━━━ Data listing ━━━
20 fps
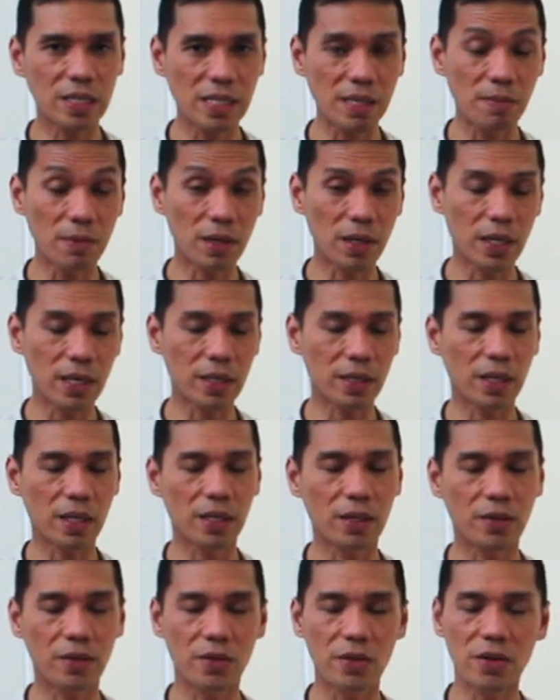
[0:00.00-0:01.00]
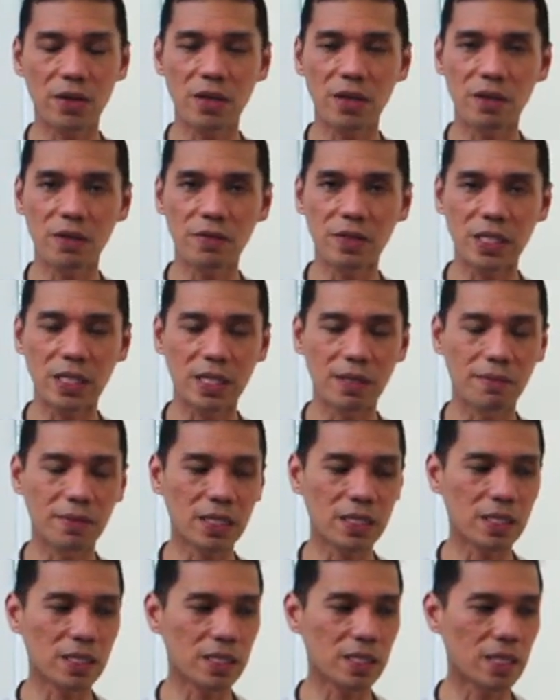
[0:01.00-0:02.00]
stimulating the nerves and the
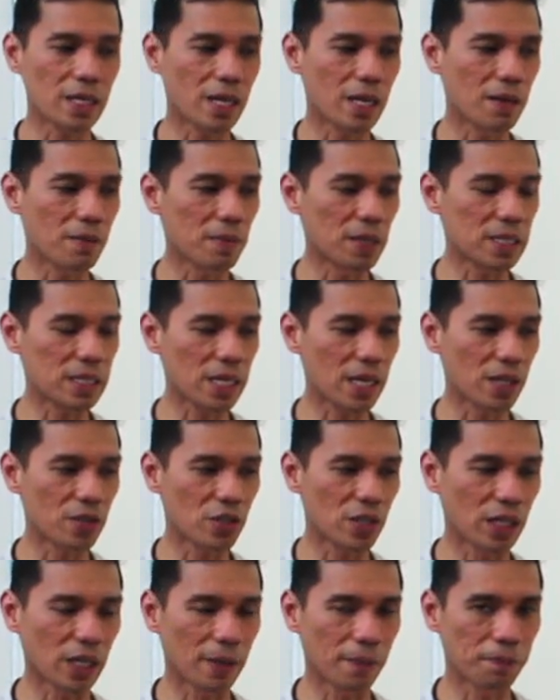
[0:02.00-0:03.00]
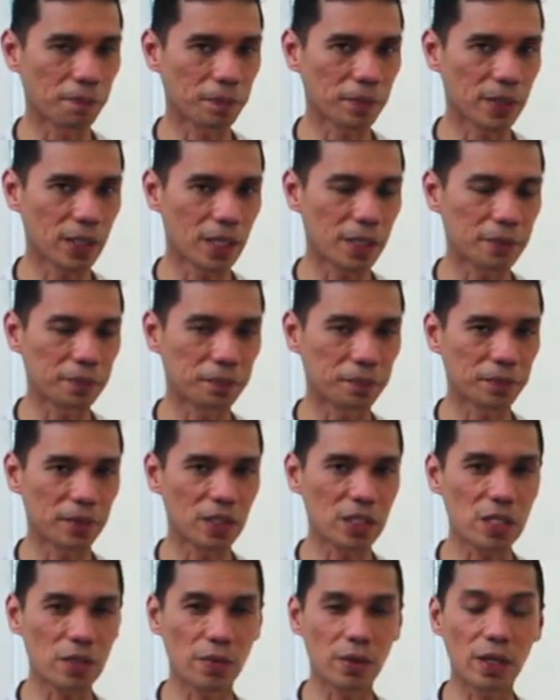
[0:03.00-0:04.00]
muscles there, massaging it. Yeah,
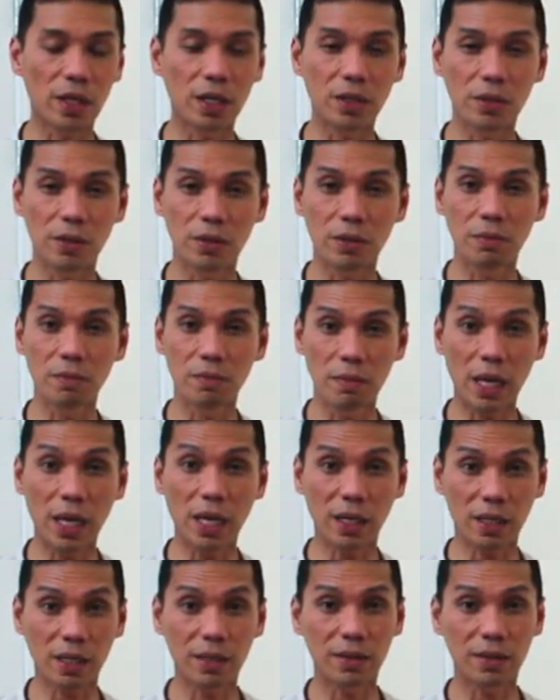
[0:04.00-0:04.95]
that's why you make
━━━
Exercise prompt:
Retype the data above as given, letting no picture into the copy.

Answer section:
20 fps
[0:00.00-0:01.00]
[0:01.00-0:02.00]
stimulating the nerves and the
[0:02.00-0:03.00]
[0:03.00-0:04.00]
muscles there, massaging it. Yeah,
[0:04.00-0:04.95]
that's why you make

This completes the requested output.